You can use the aggregation framework with the $redact
and $out
pipelines to remove the documents which satisfy the given condition.
The $redact
pipeline incorporates the functionality of $project
and $match
to implement field level redaction where it will return all documents matching the condition using $$KEEP
and removes those that don't match using the $$PRUNE
variable.
The $out
pipeline writes the resulting documents of the aggregation pipeline to the same collection thus essentially doing an update operation.
Running the following aggregate operation will remove the documents:
db.collection.aggregate([
{
"$redact": {
"$cond": [
{
"$lte": [
new Date(),
{
"$add": [
"$lastUpdatedTimestamp",
{ "$multiply": ["$TTLinSeconds", 1000] }
]
}
]
},
"$$KEEP",
"$$PRUNE"
]
}
},
{ "$out": "collection" }
])
As caveat, using the $where
operator won't perform very well as it takes a while to process the query because of what MongoDB is doing behind the scenes: when you perform a normal (non-$where
) query, your client turns that query into BSON and sends it to the database. MongoDB stores data in BSON, too, so it can basically compare your query directly against the data. This is very fast and efficient.
On the other hand, when you have a $where
clause that must be executed as part of your query, MongoDB will have to create a JavaScript object for every document in the collection, parsing the documents' BSON and adding all of their fields to the JavaScript objects. It then executes the JavaScript you sent against the documents, then tears it all down again. This is an extremely time and resource-intensive operation as it calls the JavaScript engine to evaluate Javascript code on every document and checks the condition for each. It is advisable to combine with indexed queries if you can so that the query may be faster.
Some considerations you have to look at when using $where
:
Do not use global variables.
$where
evaluates JavaScript and cannot take advantage of indexes.

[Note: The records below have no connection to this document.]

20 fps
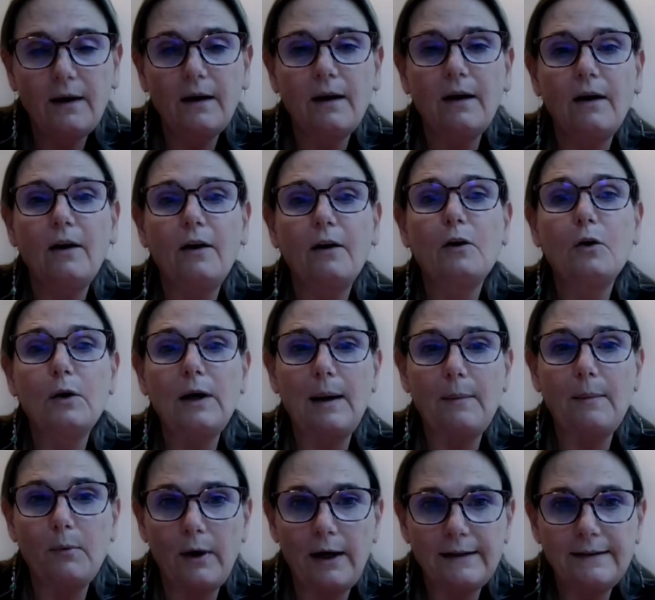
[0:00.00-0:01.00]

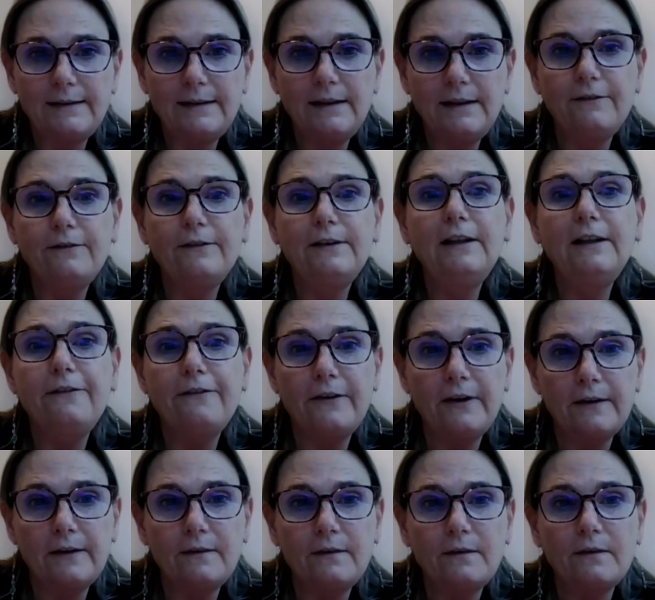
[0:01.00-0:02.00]
collaborative
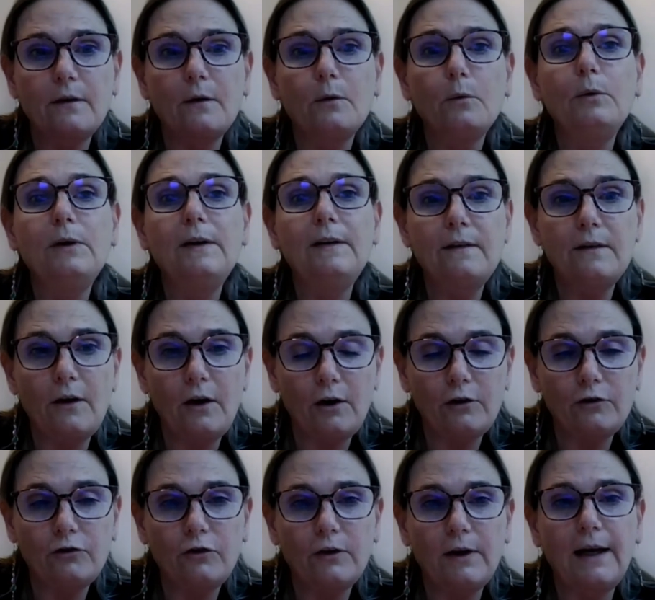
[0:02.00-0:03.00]
defense
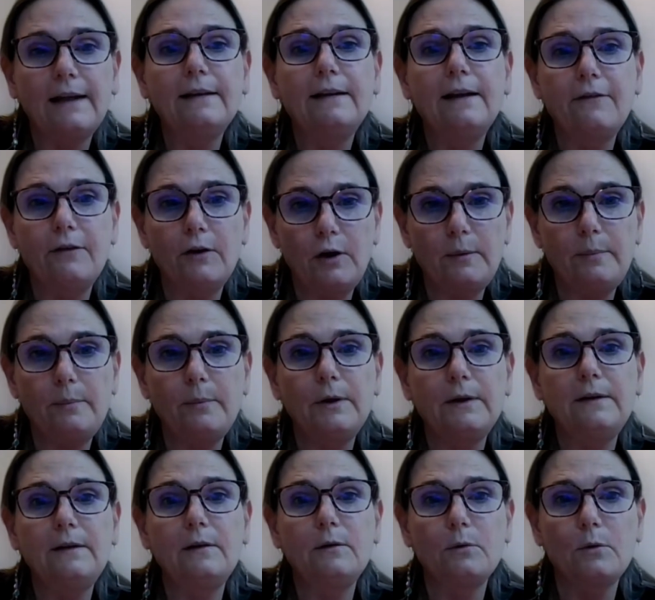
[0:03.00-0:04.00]
research and
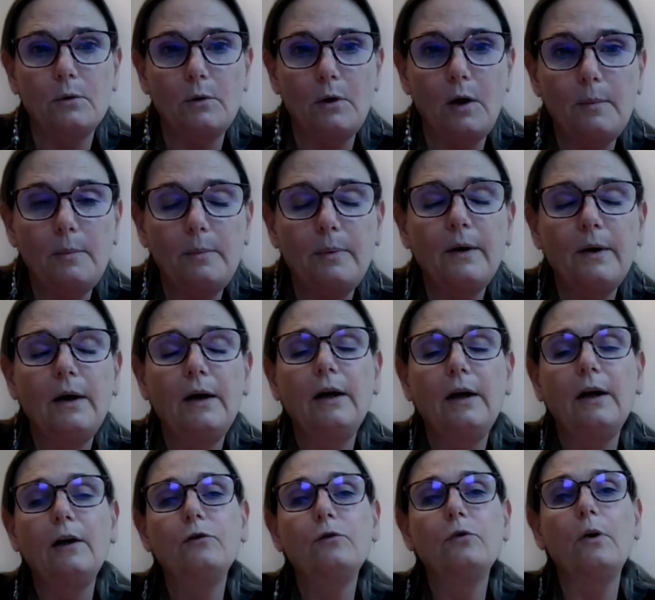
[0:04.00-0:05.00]
development in Europe,
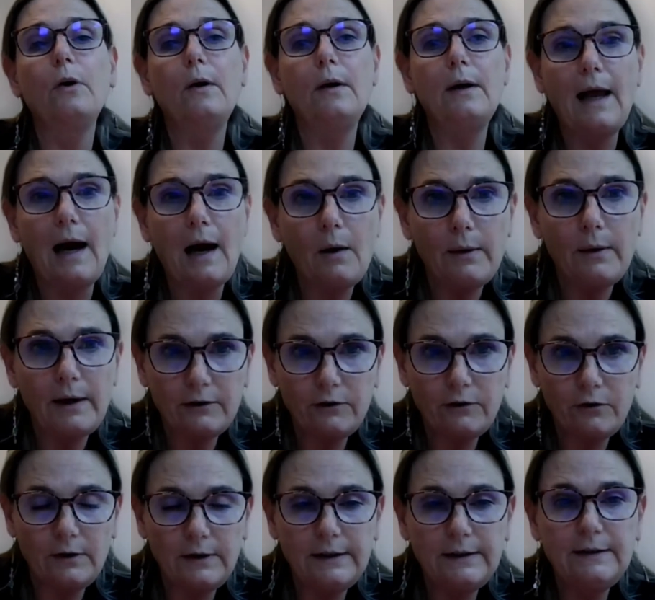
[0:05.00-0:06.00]
to allow
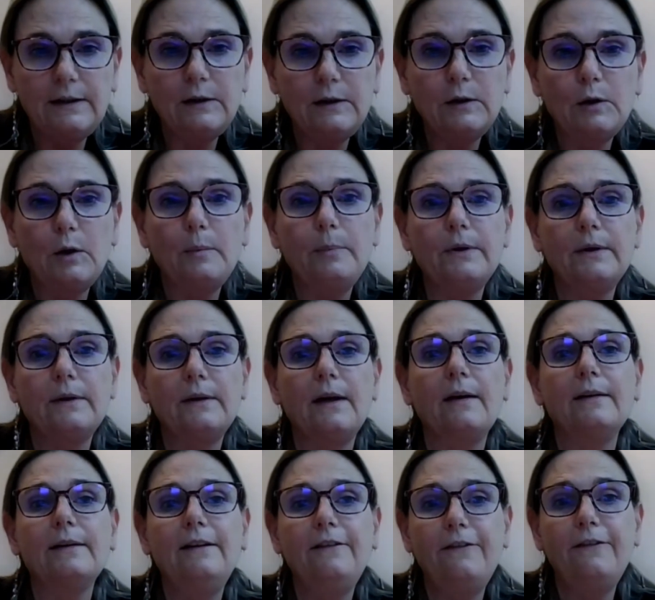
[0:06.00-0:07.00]
actually the
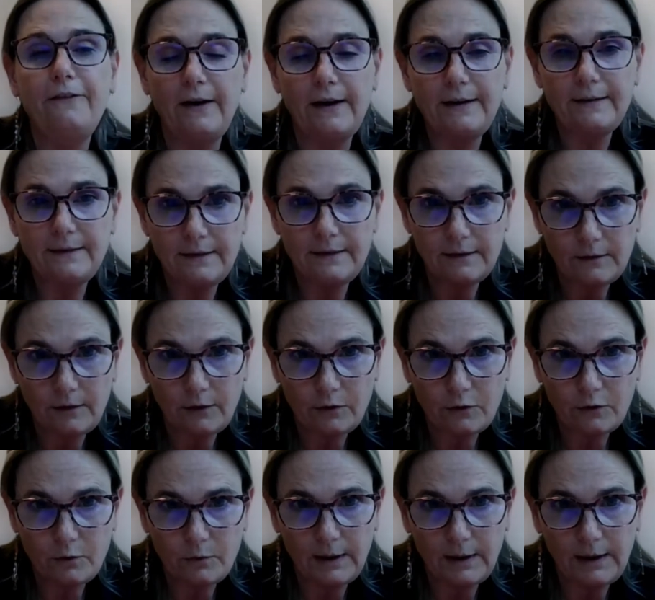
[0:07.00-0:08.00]
European defense
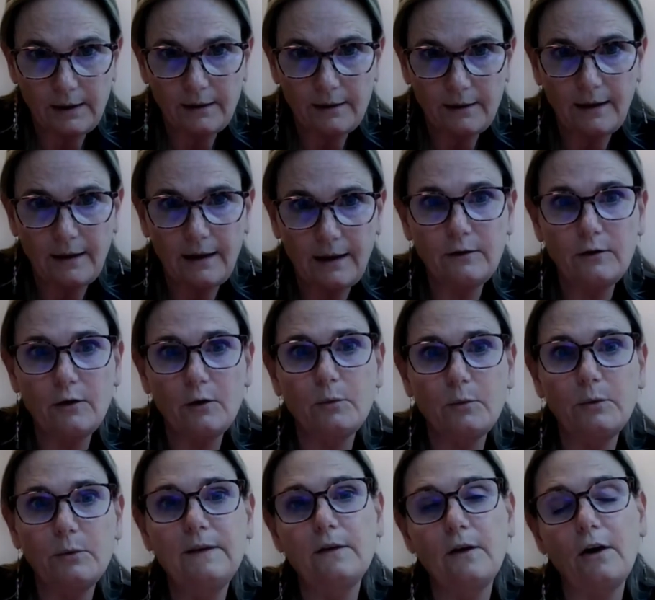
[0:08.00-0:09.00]
industry and the
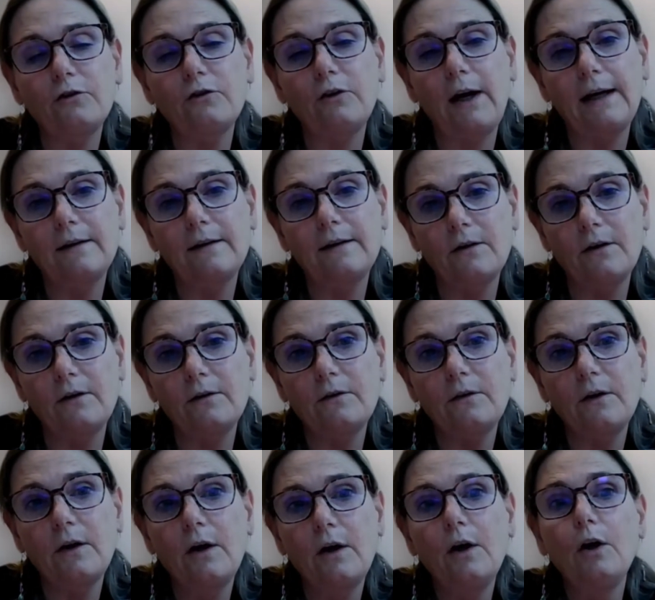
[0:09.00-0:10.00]
research
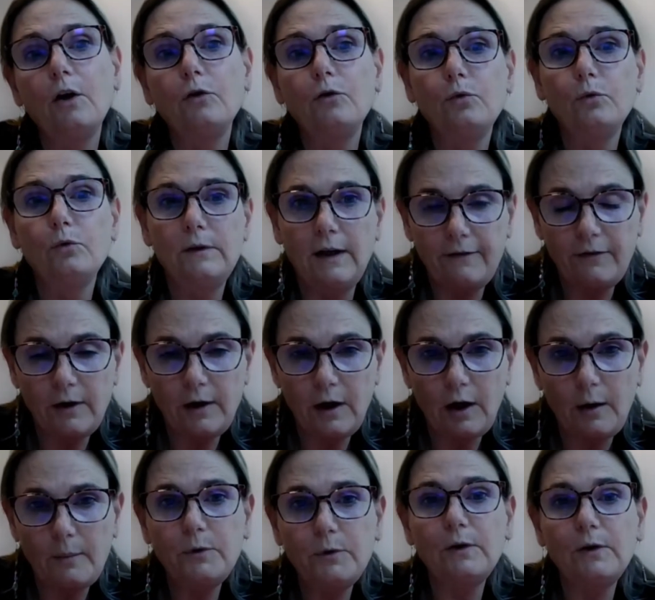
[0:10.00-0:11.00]
actors to
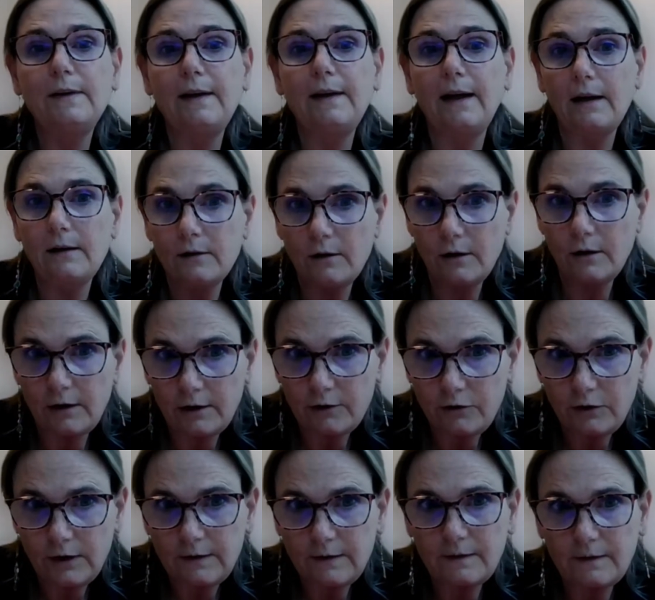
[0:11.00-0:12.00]
develop the
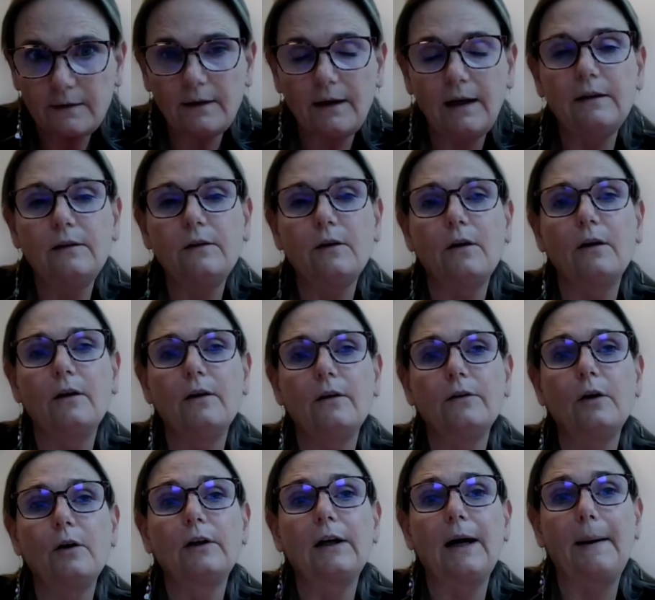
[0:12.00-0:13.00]
technologies and
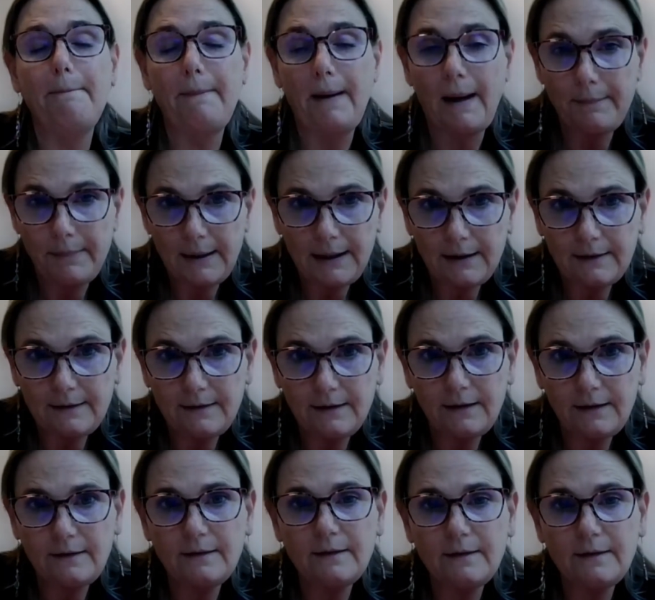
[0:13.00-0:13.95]
the capabilities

Therefore, query performance improves when you express your query
using the standard MongoDB operators (e.g., $gt
, $in
). In general, you
should use $where
only when you can’t express your query using another
operator. If you must use $where
, try to include at least one other
standard query operator to filter the result set. Using $where
alone
requires a table scan. Using normal non-$where
query statements
provides the following performance advantages:
MongoDB will evaluate non-$where
components of query before $where
statements. If the non-$where
statements match no documents, MongoDB
will not perform any query evaluation using $where
. The non-$where
query statements may use an index.
$where
is a good hack when necessary, but it should be avoided whenever possible. If a $where
query is needed, you can cut down on the performance hit by minimising the number of documents that make it to the $where
or create an additional computed denormalized field say expiryDate
that is the sum of the lastUpdatedTimestamp
and the TTLinSeconds
fields which you can then query as:
db.collection.remove({ "expiryDate": { "$lt": new Date() }});
But still, such low-selectivity fields don't yield good index performance if the collection is very large thus the candidate set for indexing is large with this approach.